À Quimperlé ou Moëlan‑sur‑Mer, les espaces de landes bordant les zones urbaines sont surveillés l’été, car une étincelle dans des herbes sèches peut déclencher un feu de végétation courant sur plusieurs hectares.
Réalisez vos travaux loin de la pelouse et des herbes sèches et prévoyez un extincteur à portée de main en cas de départ de feu.
Dans 42 communes du département, dont Douarnenez ou Châteaulin, le brûlage de végétaux est signalé interdit pendant les mois secs, une mesure appliquée pour éviter des départs de feu accidentels.
Jettez les mégots dans un cendrier. Ne fumez pas en forêt.

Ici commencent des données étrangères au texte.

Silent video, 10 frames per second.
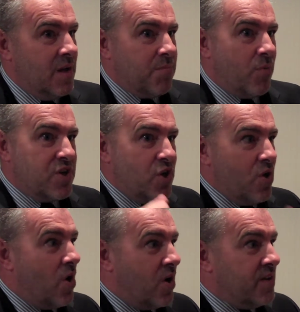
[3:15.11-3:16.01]
But when you
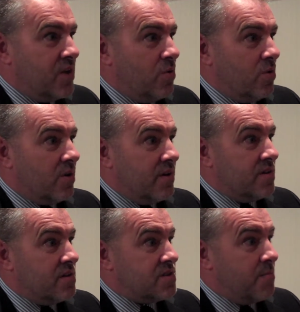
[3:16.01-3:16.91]
knock on the door,
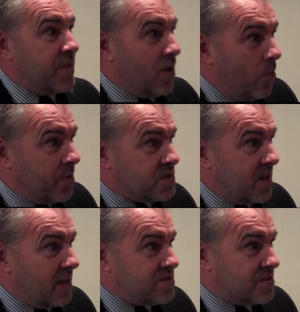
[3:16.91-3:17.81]
something opens and
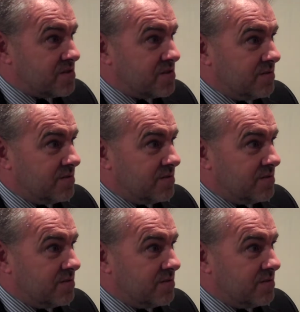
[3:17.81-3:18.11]
answers.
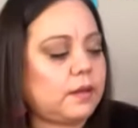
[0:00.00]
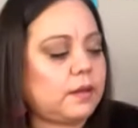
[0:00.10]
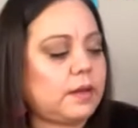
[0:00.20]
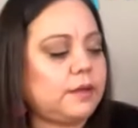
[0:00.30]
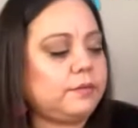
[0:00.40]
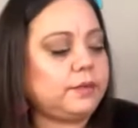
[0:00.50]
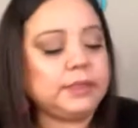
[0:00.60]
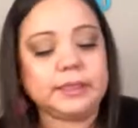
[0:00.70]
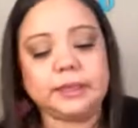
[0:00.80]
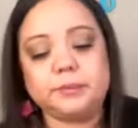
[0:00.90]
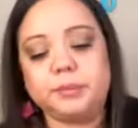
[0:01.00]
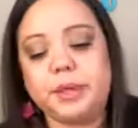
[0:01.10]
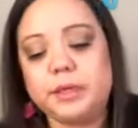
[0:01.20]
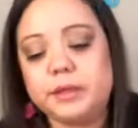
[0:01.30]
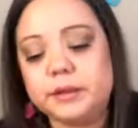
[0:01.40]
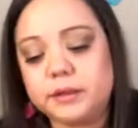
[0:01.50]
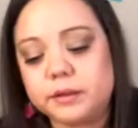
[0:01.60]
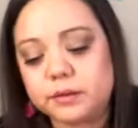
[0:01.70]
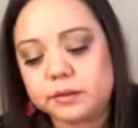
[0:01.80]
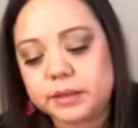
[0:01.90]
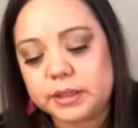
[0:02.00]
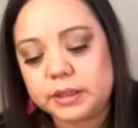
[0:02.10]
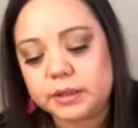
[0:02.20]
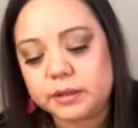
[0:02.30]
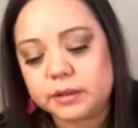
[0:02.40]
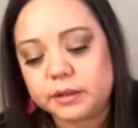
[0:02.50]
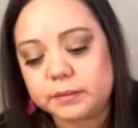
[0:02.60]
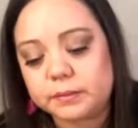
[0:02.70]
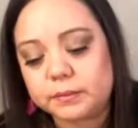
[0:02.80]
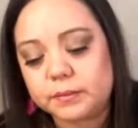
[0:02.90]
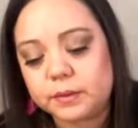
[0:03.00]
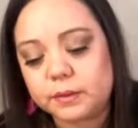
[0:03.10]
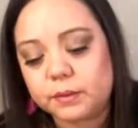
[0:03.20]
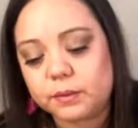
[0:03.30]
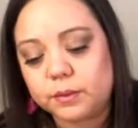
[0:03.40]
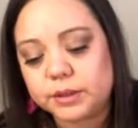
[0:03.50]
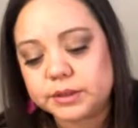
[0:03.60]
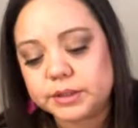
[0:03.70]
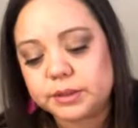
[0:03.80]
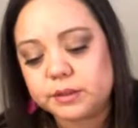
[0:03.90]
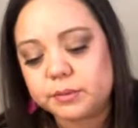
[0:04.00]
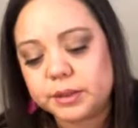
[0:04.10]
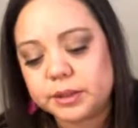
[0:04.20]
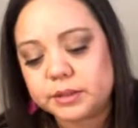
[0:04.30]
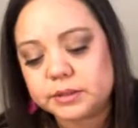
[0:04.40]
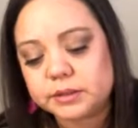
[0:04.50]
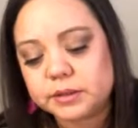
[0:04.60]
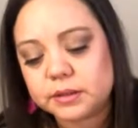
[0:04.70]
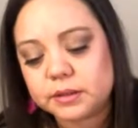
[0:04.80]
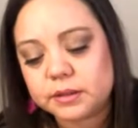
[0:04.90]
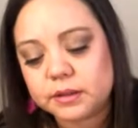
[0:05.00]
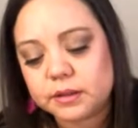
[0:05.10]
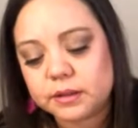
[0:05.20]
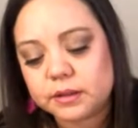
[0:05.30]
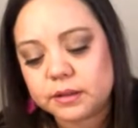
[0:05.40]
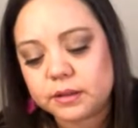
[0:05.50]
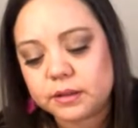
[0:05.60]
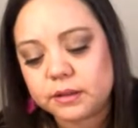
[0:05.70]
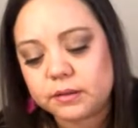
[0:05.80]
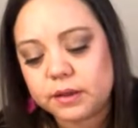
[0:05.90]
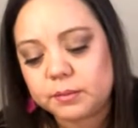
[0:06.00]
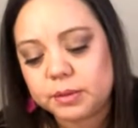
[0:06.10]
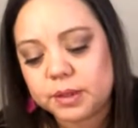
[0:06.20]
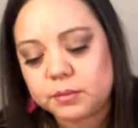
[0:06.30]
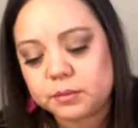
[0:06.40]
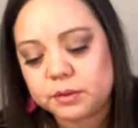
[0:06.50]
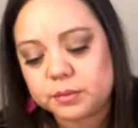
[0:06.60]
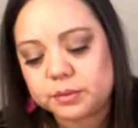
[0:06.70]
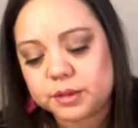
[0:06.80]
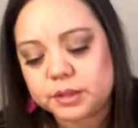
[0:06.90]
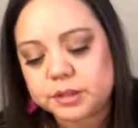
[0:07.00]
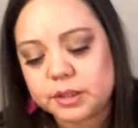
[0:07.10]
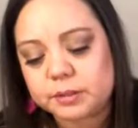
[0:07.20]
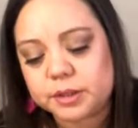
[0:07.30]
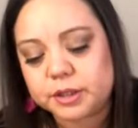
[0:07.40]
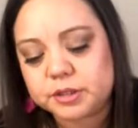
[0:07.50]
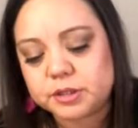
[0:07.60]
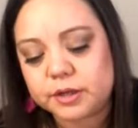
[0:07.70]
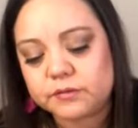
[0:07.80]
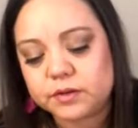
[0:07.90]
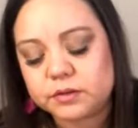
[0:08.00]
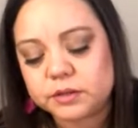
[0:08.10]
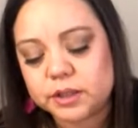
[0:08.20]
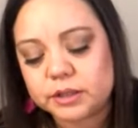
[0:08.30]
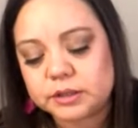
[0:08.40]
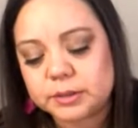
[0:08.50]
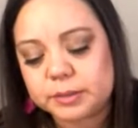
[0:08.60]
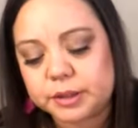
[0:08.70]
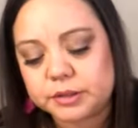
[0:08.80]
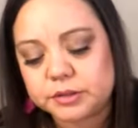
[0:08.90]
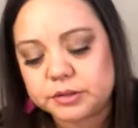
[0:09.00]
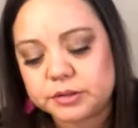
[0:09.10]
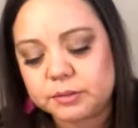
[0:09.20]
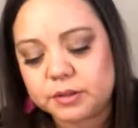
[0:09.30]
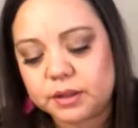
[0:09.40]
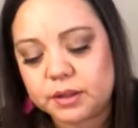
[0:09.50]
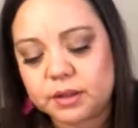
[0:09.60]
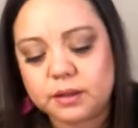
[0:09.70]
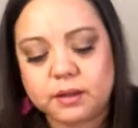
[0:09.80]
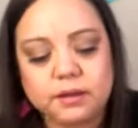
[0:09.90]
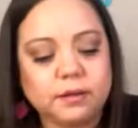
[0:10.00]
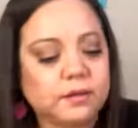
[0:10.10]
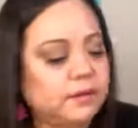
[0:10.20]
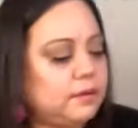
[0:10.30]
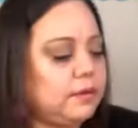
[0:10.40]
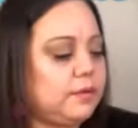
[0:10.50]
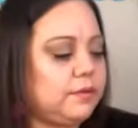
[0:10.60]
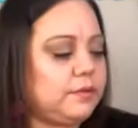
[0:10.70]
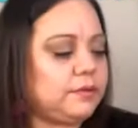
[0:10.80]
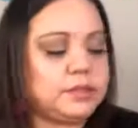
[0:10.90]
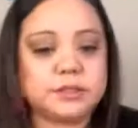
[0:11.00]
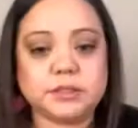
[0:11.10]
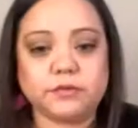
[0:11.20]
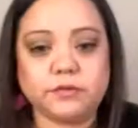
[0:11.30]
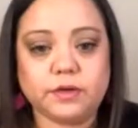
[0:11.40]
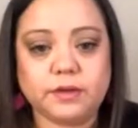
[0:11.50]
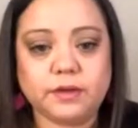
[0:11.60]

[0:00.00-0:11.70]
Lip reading: I don't really like painting the 3D words either because You can't paint them with a brush that much. You have to use like a sponge or something. I don't know. It's just different.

Les agents forestiers insistent sur la nécessité de débroussailler les abords immédiats des habitations dans les communes à risque comme Carhaix‑Plouguer ou Plounéour-Ménez, pour freiner la propagation d’un départ de feu.

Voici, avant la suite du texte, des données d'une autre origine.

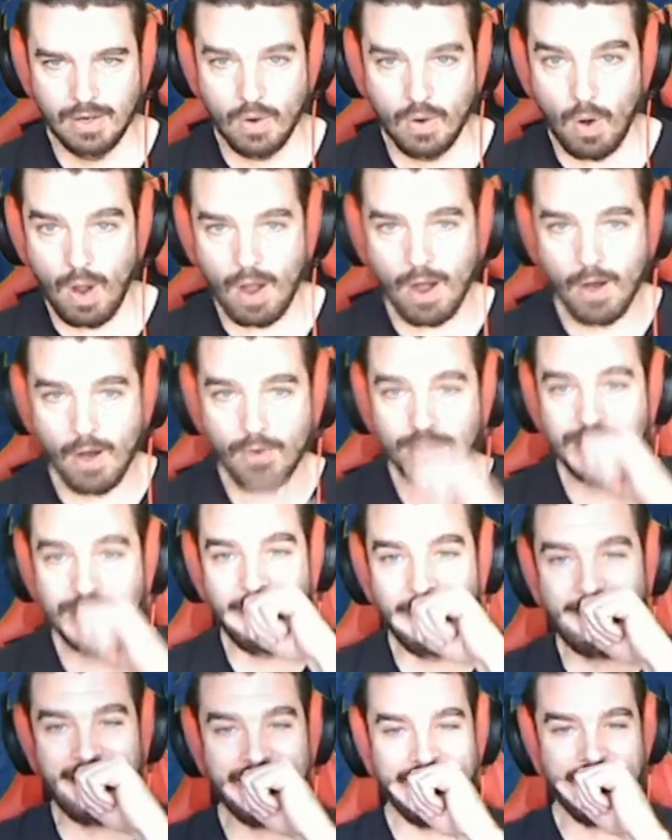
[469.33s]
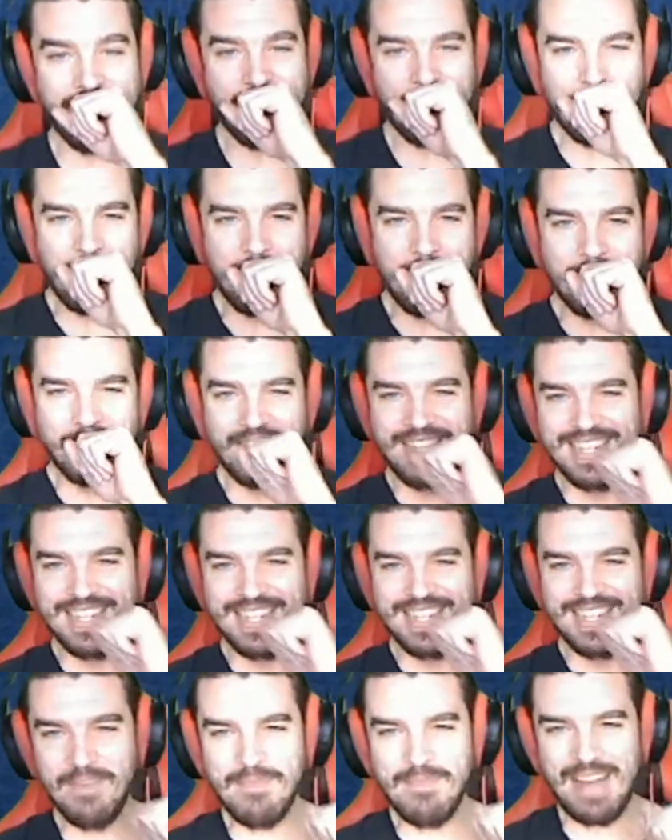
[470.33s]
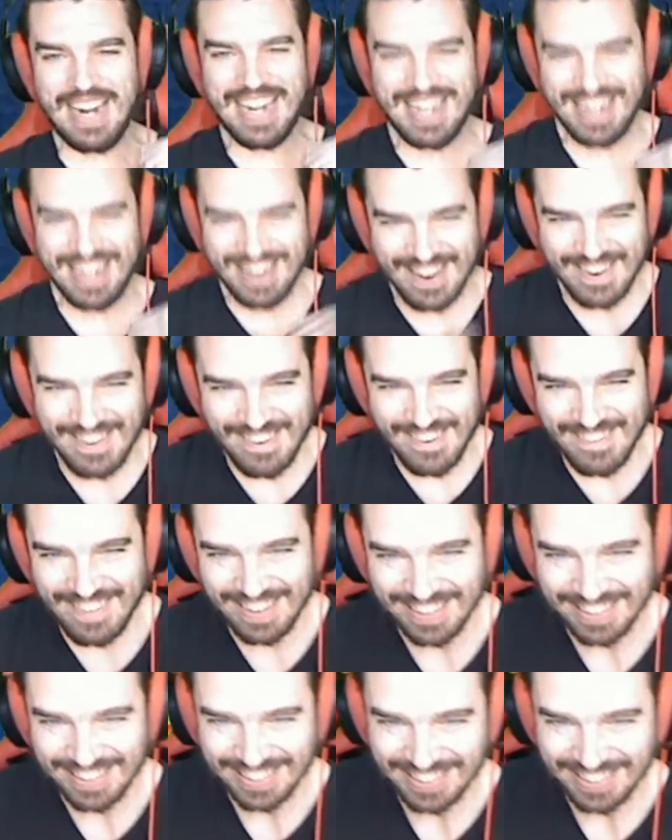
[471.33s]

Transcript: Uh-oh, somebody new! Somebody new!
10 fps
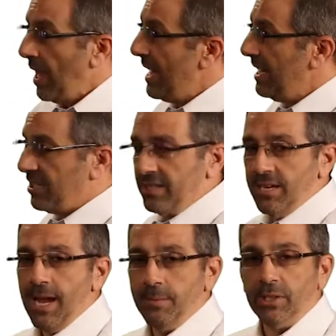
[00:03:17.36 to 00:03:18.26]
And is it
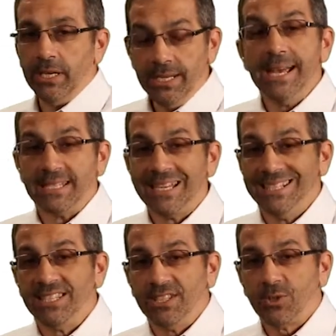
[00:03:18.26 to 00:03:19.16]
timely? Yes,
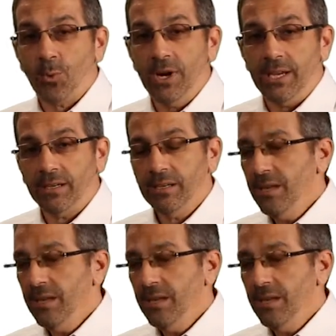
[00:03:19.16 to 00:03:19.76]
it's this week.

Un travail conjoint entre la préfecture, la DRAF et les pompiers permet d’anticiper les périodes à risque, d’informer les mairies comme celles de Crozon ou de Brennilis, et de rappeler les obligations réglementaires.
Selon les documents de prévention, plus de 90 % des feux de landes dans le Finistère sont d’origine humaine, majoritairement liés à des imprudences, des déchets mal brûlés ou des barbecues non protégés.
Autour de la presqu’île de Crozon, les landes littorales sont classées zones à risque élevé dans les plans départementaux, en raison de vents fréquents, de végétation sèche et de la densité des landes ligneuses.